Deep (Stacked) and Batched versions

::: {#cell-15 .cell 0=‘e’ 1=‘x’ 2=‘p’ 3=‘o’ 4=‘r’ 5=‘t’ 6=‘i’}

from einops import rearrange
from physmodjax.models.mlp import MLP

:::

::: {#cell-16 .cell 0=‘e’ 1=‘x’ 2=‘p’ 3=‘o’ 4=‘r’ 5=‘t’}

class SequenceLayer(nn.Module):
    """Single layer, with one SSM module, GLU, dropout and batch/layer norm"""

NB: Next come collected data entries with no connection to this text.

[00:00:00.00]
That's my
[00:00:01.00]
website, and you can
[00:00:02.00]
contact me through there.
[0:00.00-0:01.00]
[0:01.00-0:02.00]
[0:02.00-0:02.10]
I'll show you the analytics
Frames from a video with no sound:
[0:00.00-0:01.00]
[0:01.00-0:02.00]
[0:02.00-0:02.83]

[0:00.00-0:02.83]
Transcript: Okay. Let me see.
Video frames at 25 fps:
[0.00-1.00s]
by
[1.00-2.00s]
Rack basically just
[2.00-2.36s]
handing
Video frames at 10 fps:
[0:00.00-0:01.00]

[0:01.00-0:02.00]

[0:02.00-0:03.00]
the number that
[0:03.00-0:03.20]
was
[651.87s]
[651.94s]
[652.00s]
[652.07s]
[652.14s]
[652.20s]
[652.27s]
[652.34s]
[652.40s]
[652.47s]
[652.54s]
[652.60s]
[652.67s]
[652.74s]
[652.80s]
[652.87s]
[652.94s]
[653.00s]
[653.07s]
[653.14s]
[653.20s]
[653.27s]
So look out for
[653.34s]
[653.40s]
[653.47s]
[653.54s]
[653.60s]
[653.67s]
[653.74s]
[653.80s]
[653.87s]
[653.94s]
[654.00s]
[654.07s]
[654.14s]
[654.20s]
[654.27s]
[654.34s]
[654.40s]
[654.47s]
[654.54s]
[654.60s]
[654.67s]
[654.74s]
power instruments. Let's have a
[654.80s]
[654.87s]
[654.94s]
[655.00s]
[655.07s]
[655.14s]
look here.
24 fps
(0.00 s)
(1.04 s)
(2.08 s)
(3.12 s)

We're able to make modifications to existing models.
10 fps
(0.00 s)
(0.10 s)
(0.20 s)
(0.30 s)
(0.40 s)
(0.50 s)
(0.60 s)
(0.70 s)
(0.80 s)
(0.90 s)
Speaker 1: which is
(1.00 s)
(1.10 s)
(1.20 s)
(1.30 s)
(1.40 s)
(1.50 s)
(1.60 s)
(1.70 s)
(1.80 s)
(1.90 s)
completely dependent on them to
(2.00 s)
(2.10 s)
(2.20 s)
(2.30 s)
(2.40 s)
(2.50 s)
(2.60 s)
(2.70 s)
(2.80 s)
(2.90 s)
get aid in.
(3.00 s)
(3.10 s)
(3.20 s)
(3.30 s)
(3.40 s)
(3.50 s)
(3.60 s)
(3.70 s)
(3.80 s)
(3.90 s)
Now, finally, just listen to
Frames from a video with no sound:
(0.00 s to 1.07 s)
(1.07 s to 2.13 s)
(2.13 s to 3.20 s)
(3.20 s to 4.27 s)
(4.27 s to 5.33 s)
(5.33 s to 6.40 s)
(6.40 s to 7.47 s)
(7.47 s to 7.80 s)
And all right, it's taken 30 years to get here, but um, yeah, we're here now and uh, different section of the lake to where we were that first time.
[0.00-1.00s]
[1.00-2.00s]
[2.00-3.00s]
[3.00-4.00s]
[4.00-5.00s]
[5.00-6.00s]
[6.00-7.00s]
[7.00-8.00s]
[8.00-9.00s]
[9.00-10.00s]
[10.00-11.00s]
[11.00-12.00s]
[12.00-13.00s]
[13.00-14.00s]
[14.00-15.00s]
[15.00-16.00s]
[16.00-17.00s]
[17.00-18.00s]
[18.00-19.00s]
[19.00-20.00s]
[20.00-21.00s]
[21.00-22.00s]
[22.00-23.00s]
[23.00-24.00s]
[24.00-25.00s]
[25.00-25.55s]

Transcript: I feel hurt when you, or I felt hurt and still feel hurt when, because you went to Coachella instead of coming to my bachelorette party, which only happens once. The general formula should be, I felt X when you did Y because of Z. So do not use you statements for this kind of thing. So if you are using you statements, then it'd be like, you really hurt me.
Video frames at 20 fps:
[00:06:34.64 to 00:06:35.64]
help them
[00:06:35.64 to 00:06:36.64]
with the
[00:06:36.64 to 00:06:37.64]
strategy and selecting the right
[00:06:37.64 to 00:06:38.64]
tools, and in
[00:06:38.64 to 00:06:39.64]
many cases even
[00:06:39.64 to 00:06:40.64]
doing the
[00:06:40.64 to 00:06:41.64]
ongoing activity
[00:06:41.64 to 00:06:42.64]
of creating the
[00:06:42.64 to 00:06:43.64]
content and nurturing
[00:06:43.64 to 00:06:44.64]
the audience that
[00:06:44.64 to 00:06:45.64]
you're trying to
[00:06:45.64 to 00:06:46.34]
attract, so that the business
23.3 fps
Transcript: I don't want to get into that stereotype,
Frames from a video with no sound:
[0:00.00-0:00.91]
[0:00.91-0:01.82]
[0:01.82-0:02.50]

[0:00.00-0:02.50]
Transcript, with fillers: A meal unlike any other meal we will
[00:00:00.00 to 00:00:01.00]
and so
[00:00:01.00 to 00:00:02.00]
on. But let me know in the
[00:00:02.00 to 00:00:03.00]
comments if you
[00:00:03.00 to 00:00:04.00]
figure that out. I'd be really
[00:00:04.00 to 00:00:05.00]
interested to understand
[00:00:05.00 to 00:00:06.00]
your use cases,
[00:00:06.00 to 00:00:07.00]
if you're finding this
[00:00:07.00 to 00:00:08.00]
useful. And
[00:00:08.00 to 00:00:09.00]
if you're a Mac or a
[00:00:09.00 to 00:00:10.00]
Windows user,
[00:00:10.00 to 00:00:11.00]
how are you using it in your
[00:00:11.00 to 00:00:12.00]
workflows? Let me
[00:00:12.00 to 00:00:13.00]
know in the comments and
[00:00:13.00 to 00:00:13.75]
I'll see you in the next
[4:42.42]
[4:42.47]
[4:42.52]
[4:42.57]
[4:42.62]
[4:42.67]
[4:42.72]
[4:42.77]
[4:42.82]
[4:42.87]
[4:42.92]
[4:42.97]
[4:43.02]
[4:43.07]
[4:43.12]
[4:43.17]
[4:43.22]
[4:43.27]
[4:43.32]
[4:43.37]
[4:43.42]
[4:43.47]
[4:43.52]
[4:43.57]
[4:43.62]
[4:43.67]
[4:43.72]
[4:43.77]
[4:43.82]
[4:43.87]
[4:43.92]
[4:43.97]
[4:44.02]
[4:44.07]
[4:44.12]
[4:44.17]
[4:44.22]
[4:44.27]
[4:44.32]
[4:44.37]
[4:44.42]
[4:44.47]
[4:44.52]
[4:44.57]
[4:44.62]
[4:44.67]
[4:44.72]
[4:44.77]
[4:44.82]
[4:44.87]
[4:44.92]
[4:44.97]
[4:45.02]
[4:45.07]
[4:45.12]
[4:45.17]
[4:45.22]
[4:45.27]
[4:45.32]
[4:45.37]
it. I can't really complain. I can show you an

    ssm: nn.Module  # ssm module
    d_model: int  # model size
    dropout: float = 0.0  # dropout probability
    norm: str = "layer"  # which normalization to use
    training: bool = True  # in training mode (dropout in trainign mode only)
    activation: str = "half_glu1"  # activation function
    prenorm: bool = True  # whether to use pre or post normalization

    def setup(self):
        """Initializes the ssm, layer norm and dropout"""
        self.seq = self.ssm()
        self.out1 = nn.Dense(self.d_model)
        self.out2 = nn.Dense(self.d_model)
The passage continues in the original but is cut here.